When callReleased is sent from the network to Services Gatekeeper, indicating that the audio message has completed playing. The CDR number is 405002; the class is oracle.ocsg.plugin.audio_call.sip.south.call.AudioCallCdrContext.
Table 5-2 maps methods invoked from either the application or the network to the transaction types collected by the Services Gatekeeper statistics counters.
This section describes the properties and workflow for setting up the Parlay X 2.1 Audio Call/SIP plug-in instance.
The Parlay 2.1 Audio Call/SIP plug-in supports sending an audio file to a single terminal.
The Audio Call/SIP plug-in is usable with high availability systems only if your media server supports clustering. See your media server documentation for details.
This plug-in service does not support multiple instantiation using the Plug-in Manager. You can create only one instance by using the Plug-in Manager. The plug-in instance is not automatically created when the plug-in service is started.
Table 5-3 lists the technical specifications for the communication service.

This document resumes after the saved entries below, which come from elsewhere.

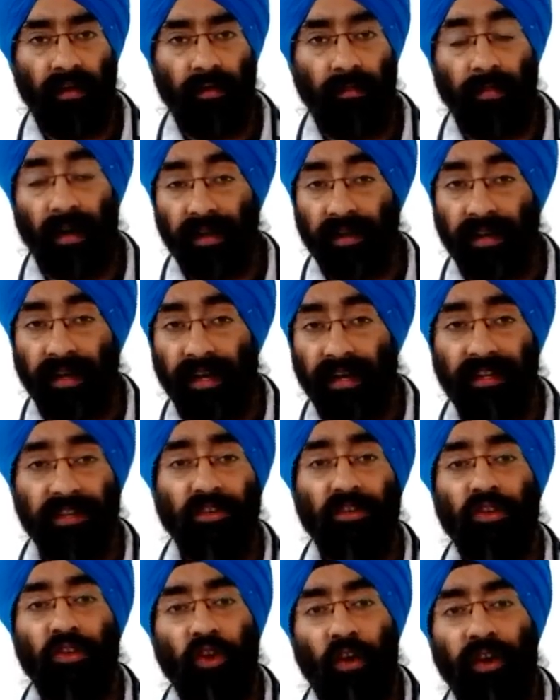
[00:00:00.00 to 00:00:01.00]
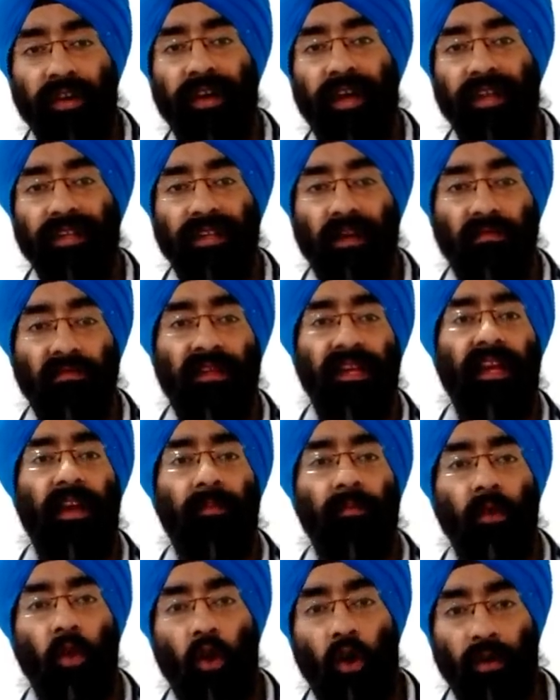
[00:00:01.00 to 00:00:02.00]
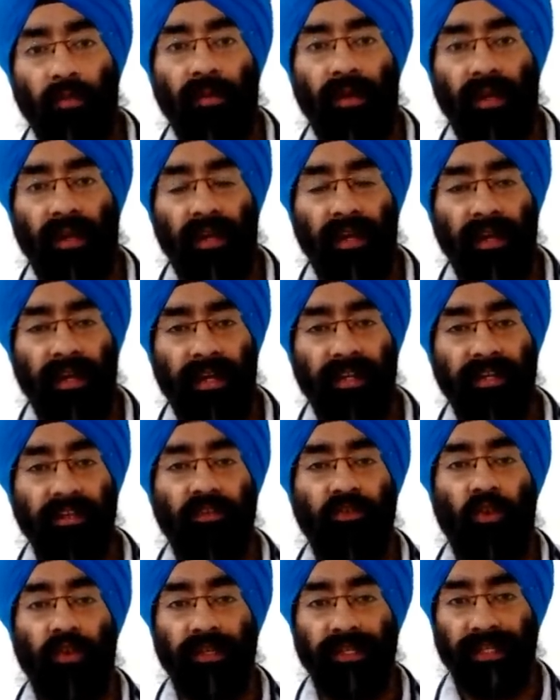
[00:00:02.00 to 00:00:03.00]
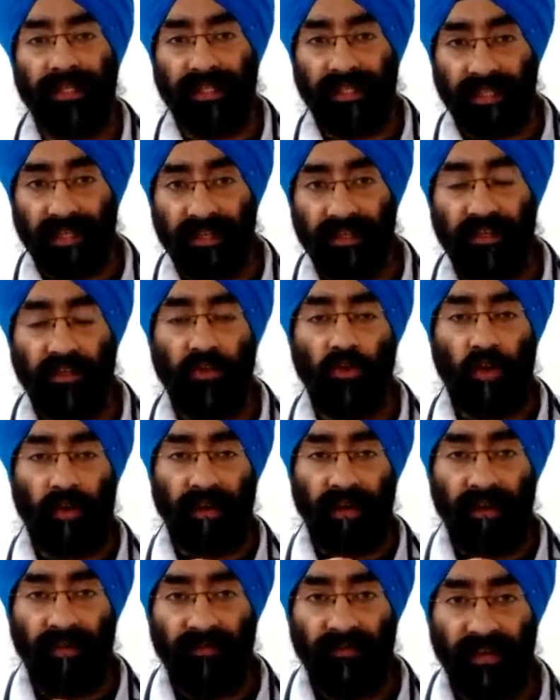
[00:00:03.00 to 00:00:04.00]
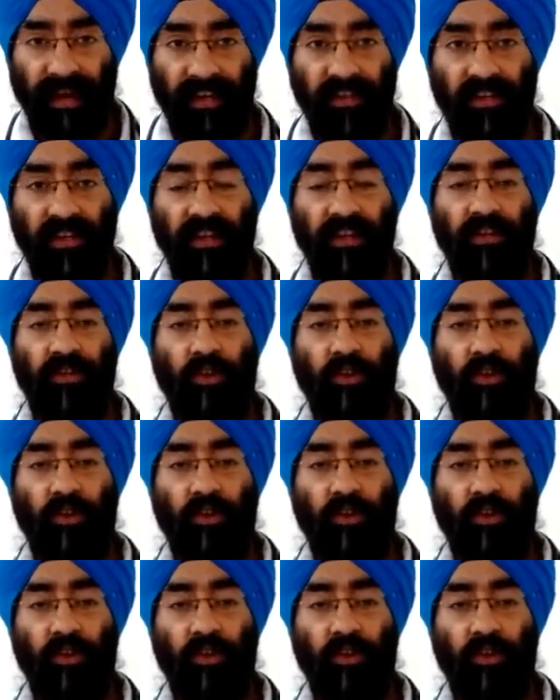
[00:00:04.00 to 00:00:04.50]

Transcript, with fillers: but it is not something abnormal it is not a disease it's not an infection it's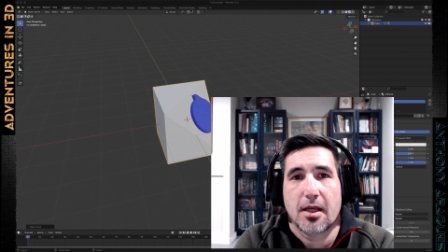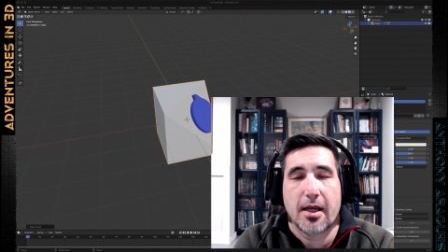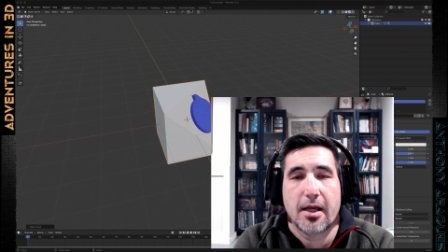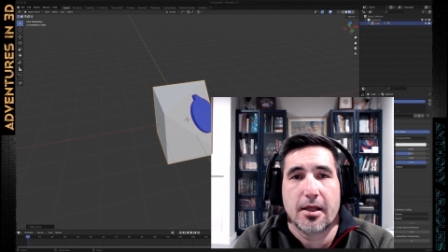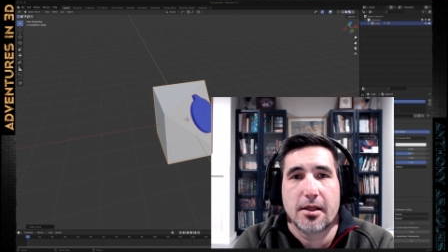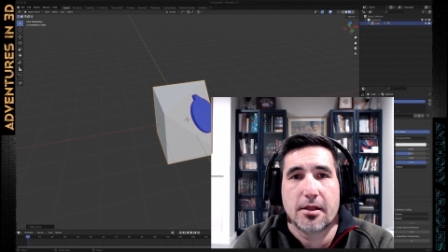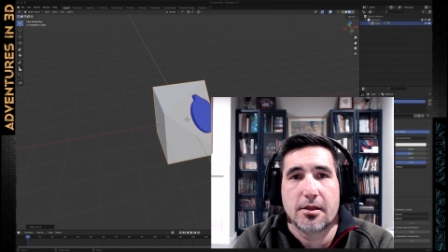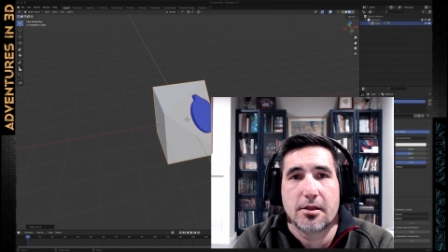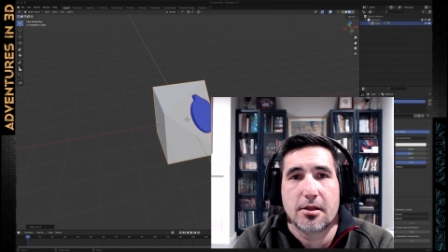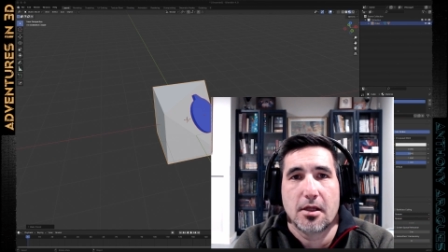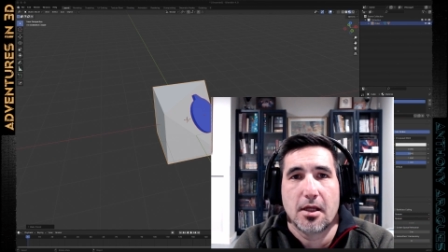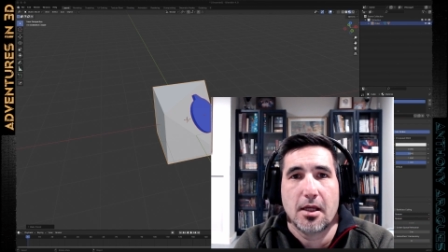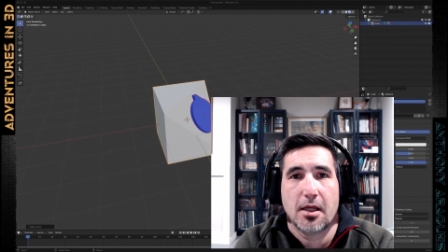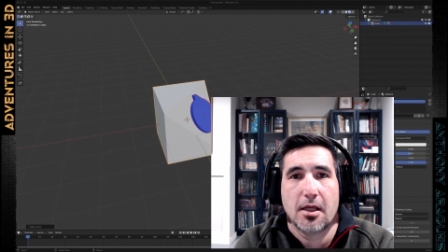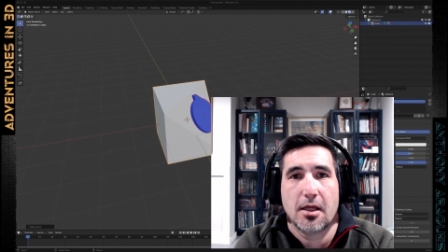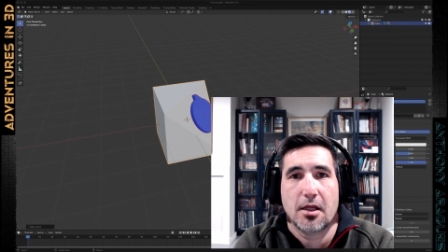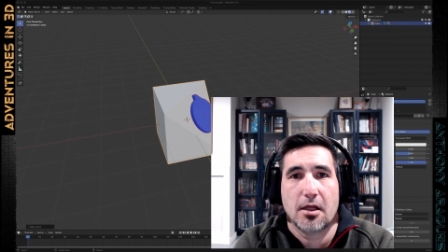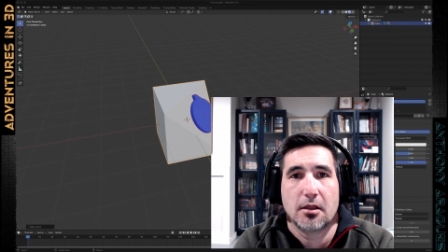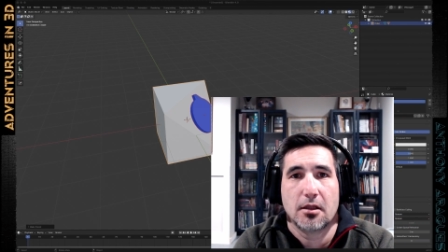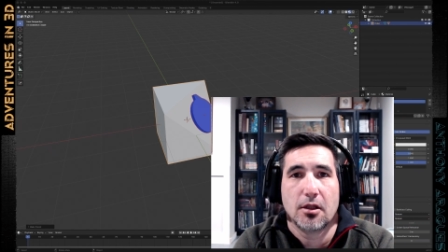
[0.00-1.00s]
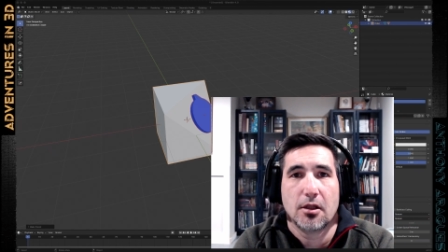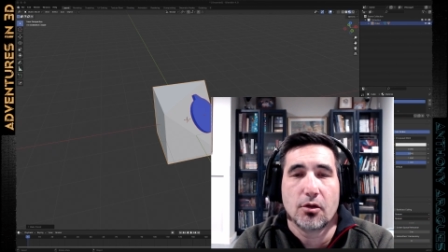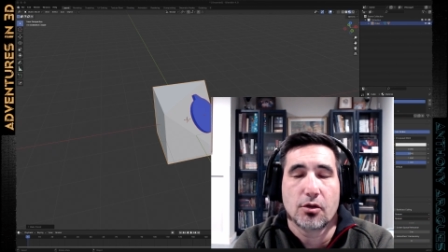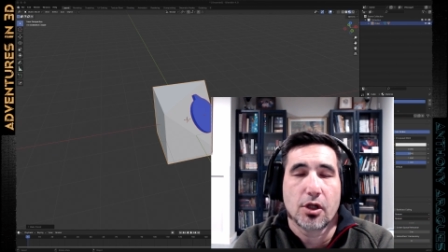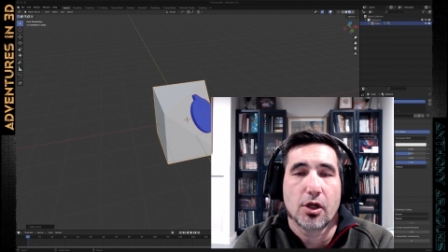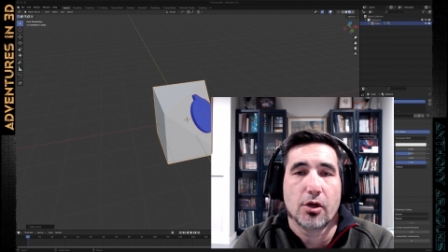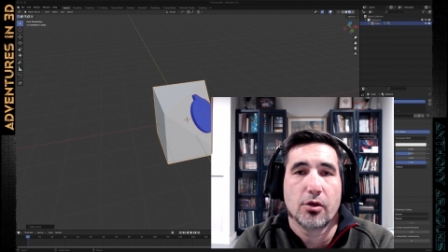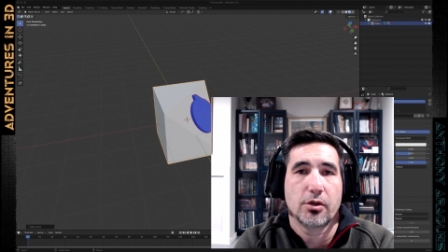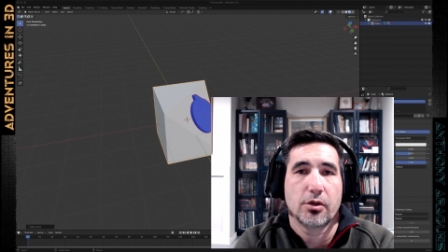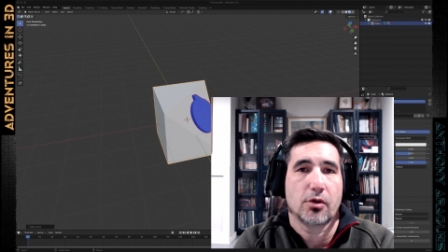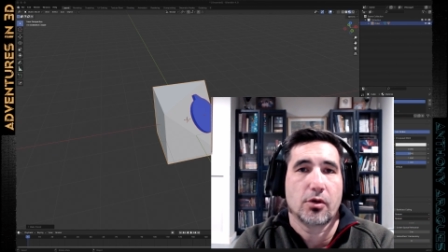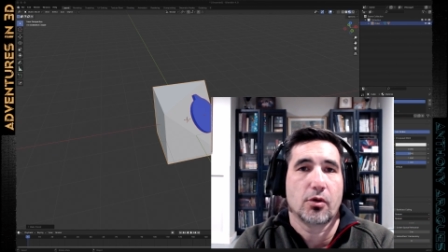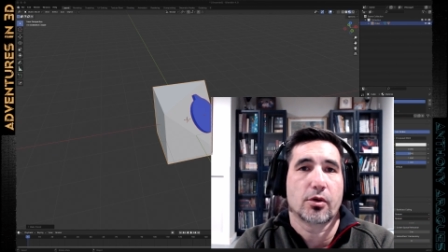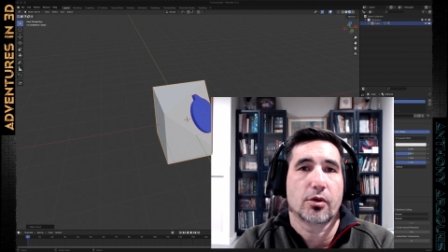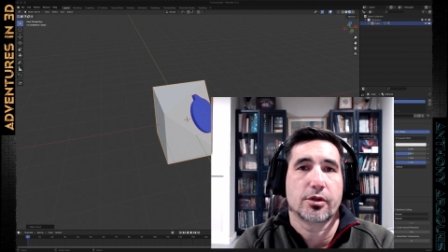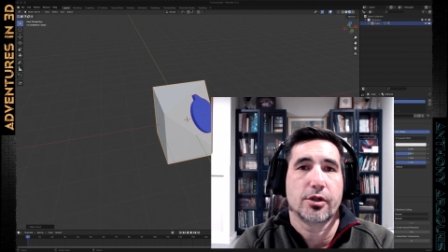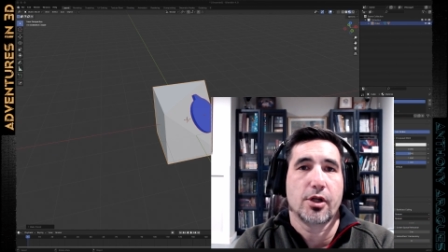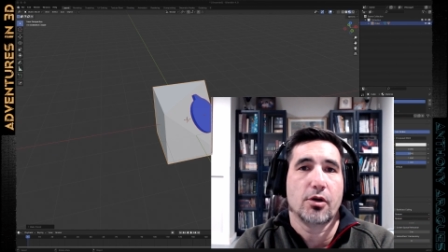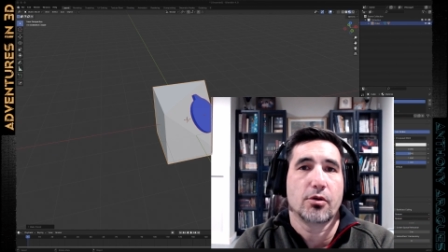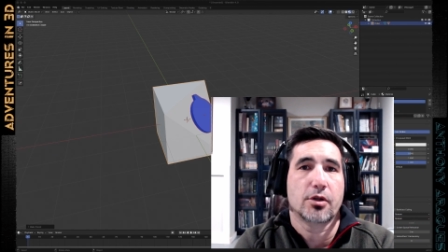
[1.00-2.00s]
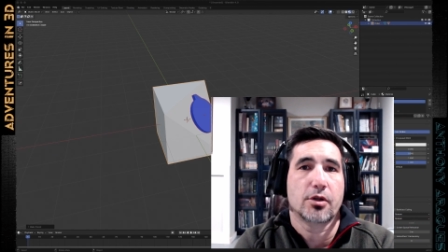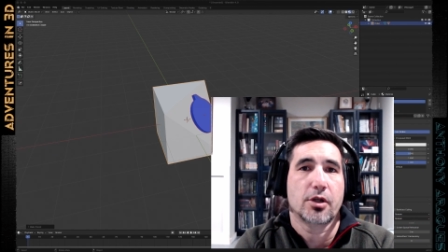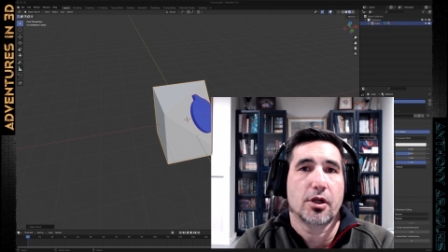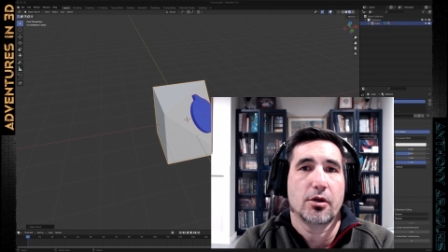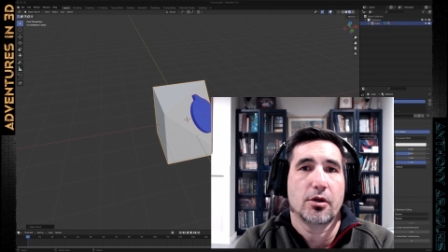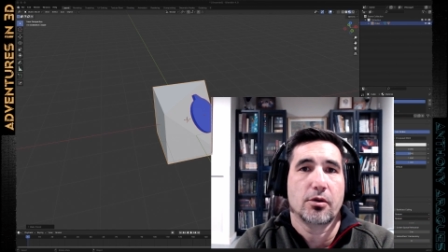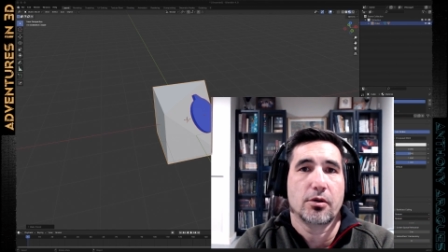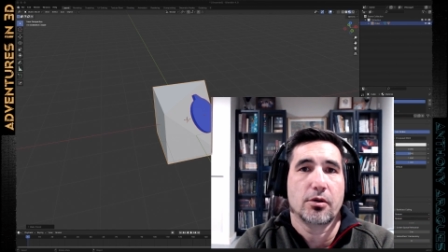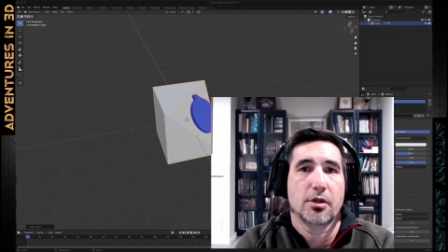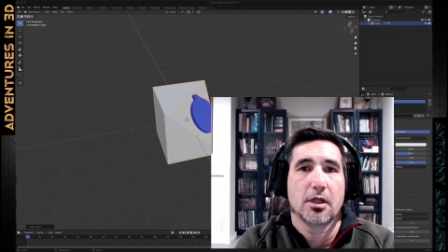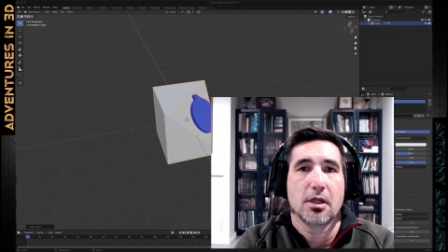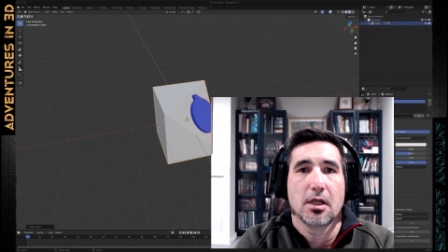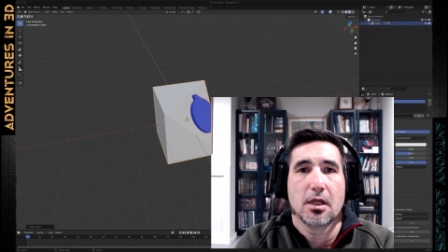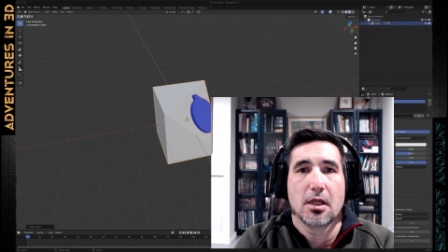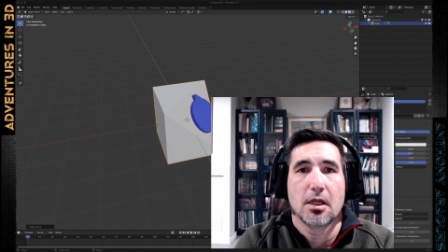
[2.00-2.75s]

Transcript: as a low-code or no-code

Table 5-3 Properties for Parlay X 2.1 Audio CalI/SIP
Property | Description |
---|---|
Managed object in Administration Console |
To access this object, select domain_name, then OCSG, server_name, Communication Services, and then the plugin_instance_id, in that order. |
MBean |
Domain=wlng_nt_audio_call_px21#6.0 Name=wlng_nt InstanceName=Audio_Call_sip Type=Plugin_px21_audio_call_sip.AudioCallMBean Documentation: See the description of AudioCallMBean in the ”All Classes” section of Services Gatekeeper OAM Java API Reference. |
Network protocol plug-in service ID |
Plugin_px21_audio_call_sip |
Network protocol plug-in instance ID |
The ID is assigned when the plug-in instance is created. See the discussion about configuring and managing the plug-in manager in Services Gatekeeper System Administrator's Guide. |
Supported Address Schemes |
tel, sip |
Application-facing interfaces |
com.bea.wlcp.wlng.px21.plugin.AudioCallPlugin |
Service type |
AudioCall |
Exposes to the service communication layer a Java representation of: |
Parlay X 2.1 Part 11: Audio Call |
Interfaces with the network nodes using: |
RFC 3261. |
Deployment artifacts |
Application-facing: wlng_at_audio_call_px21.ear Network-facing: wlng_nt_audio_call_px21.ear |
Following is an outline for configuring the plug-in using the Administration Console or an MBean browser.
Using the Administration Console or an MBean browser, find AudioCallMBean listed in the Table 5-3.
Configure the behavior of the plug-in instance using AudioCallMBean. For information on the AudioCallMBean methods and fields, see the "All Classes" section of Services Gatekeeper OAM Java API Reference.
If required, create and load a node SLA. For details see the discussions on defining global node and service provider group mode SLAs and managing SLAs in Services Gatekeeper Portal Developer's Guide.
It is not necessary to set up routing rules to the plug-in instance.